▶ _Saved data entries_
--*--

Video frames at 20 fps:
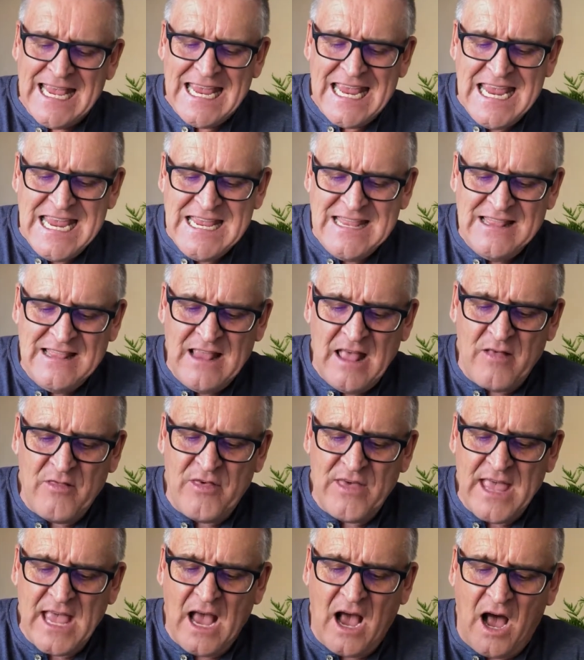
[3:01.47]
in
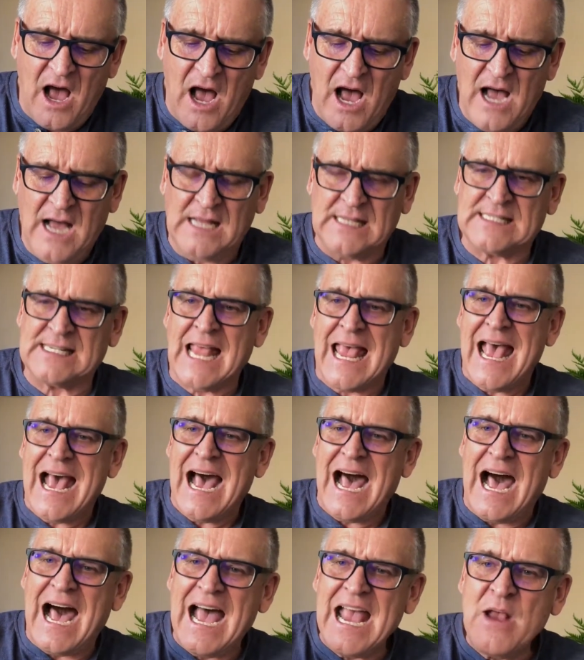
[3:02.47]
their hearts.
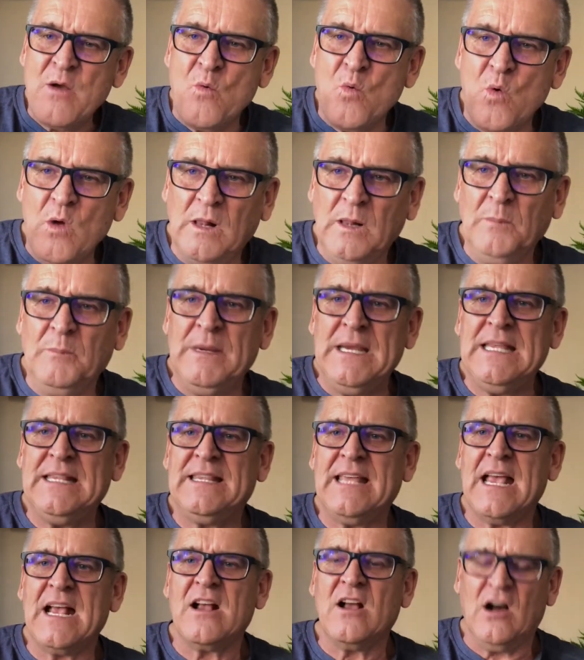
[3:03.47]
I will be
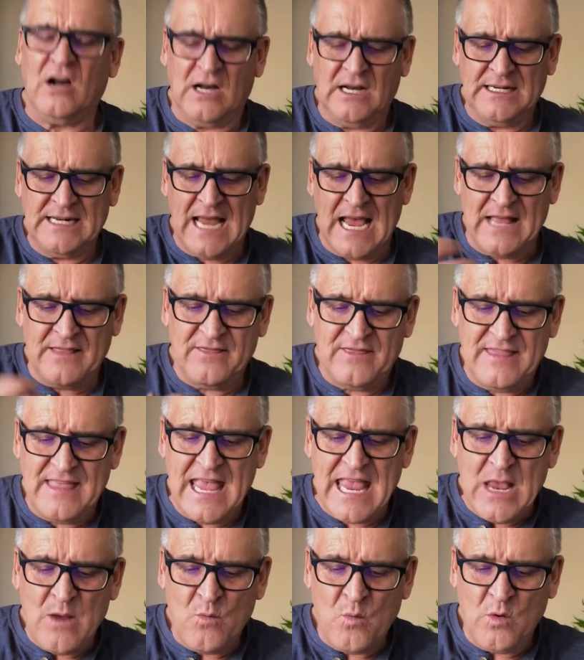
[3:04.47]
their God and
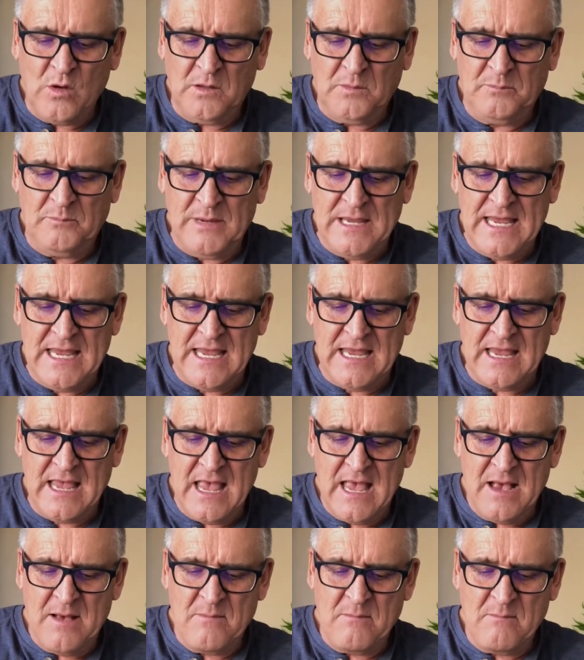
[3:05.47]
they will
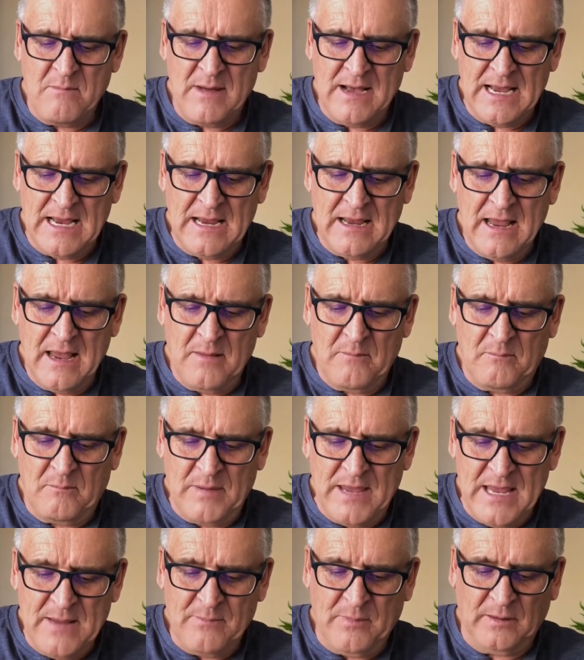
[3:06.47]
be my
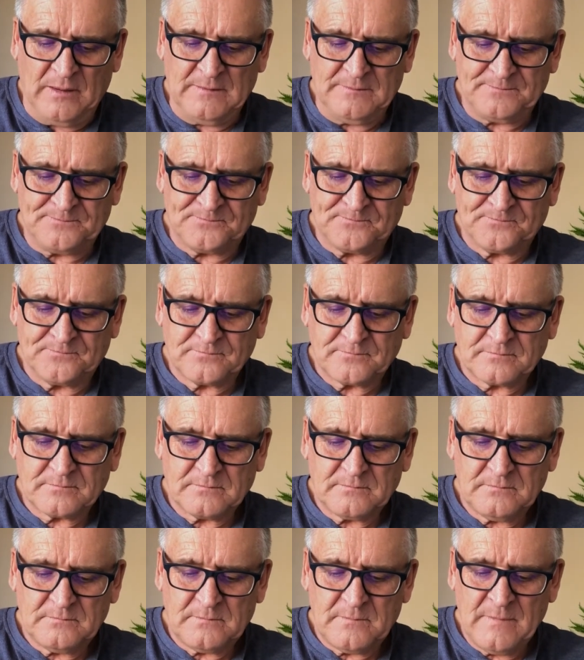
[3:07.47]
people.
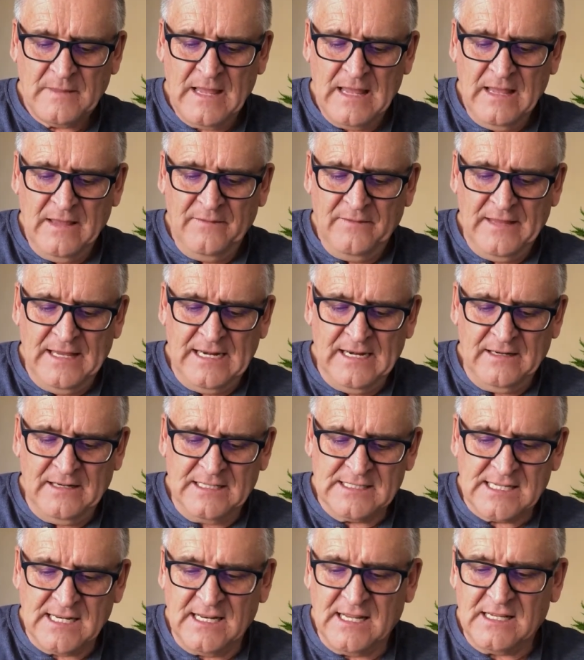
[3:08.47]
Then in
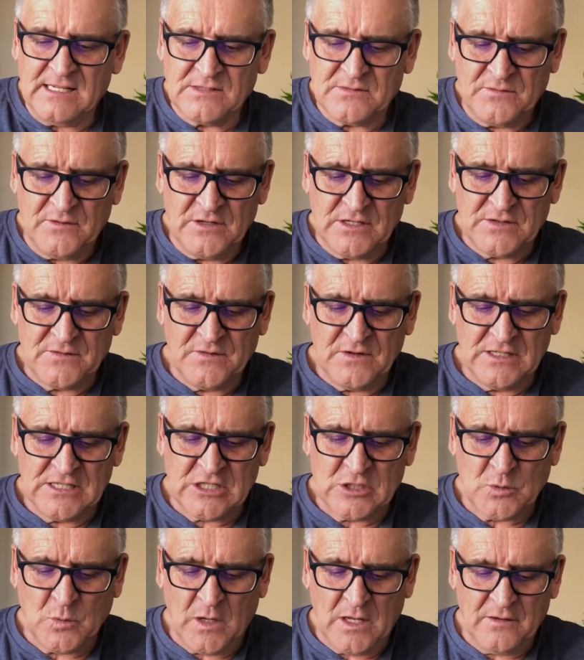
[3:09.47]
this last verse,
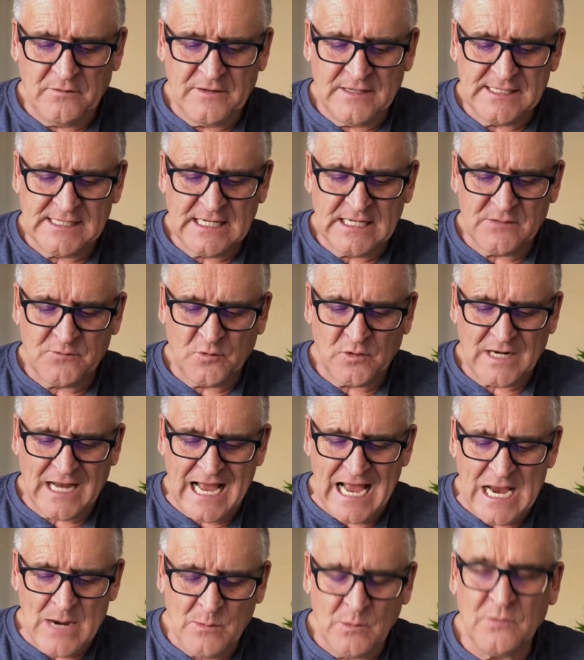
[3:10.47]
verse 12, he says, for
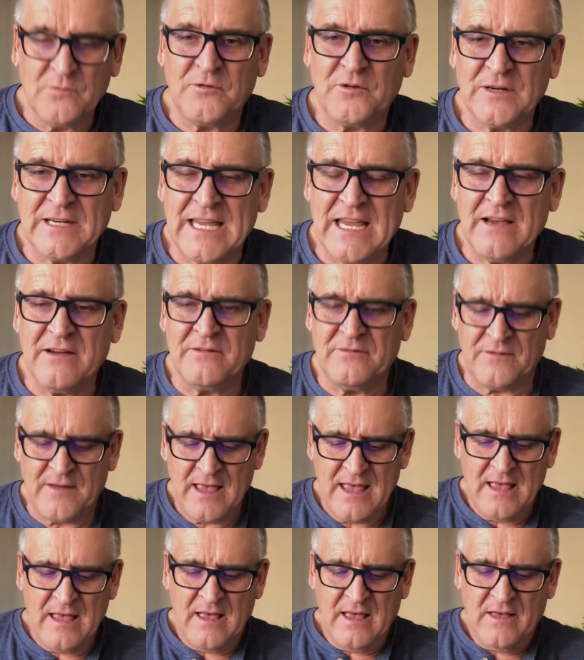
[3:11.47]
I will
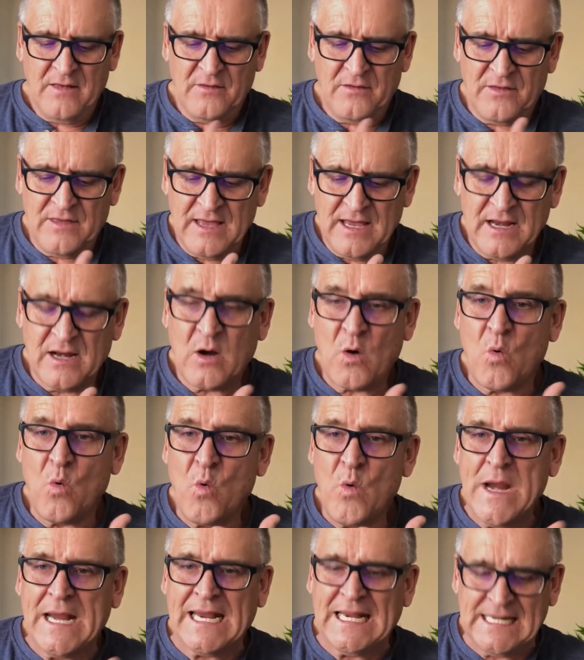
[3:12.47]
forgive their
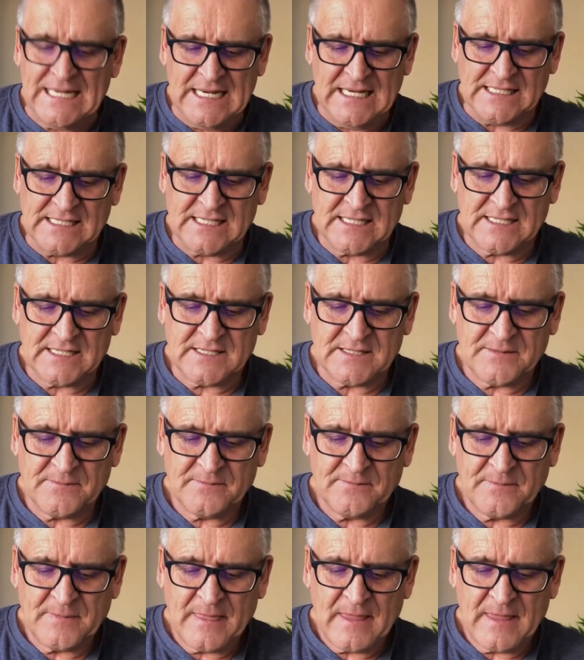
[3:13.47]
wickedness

--*--

▶ _Problem description_
Repeat, exactly and in full, every entry in the data, but not the pictures.

▶ _Exercise solution_
Video frames at 20 fps:
[3:01.47]
in
[3:02.47]
their hearts.
[3:03.47]
I will be
[3:04.47]
their God and
[3:05.47]
they will
[3:06.47]
be my
[3:07.47]
people.
[3:08.47]
Then in
[3:09.47]
this last verse,
[3:10.47]
verse 12, he says, for
[3:11.47]
I will
[3:12.47]
forgive their
[3:13.47]
wickedness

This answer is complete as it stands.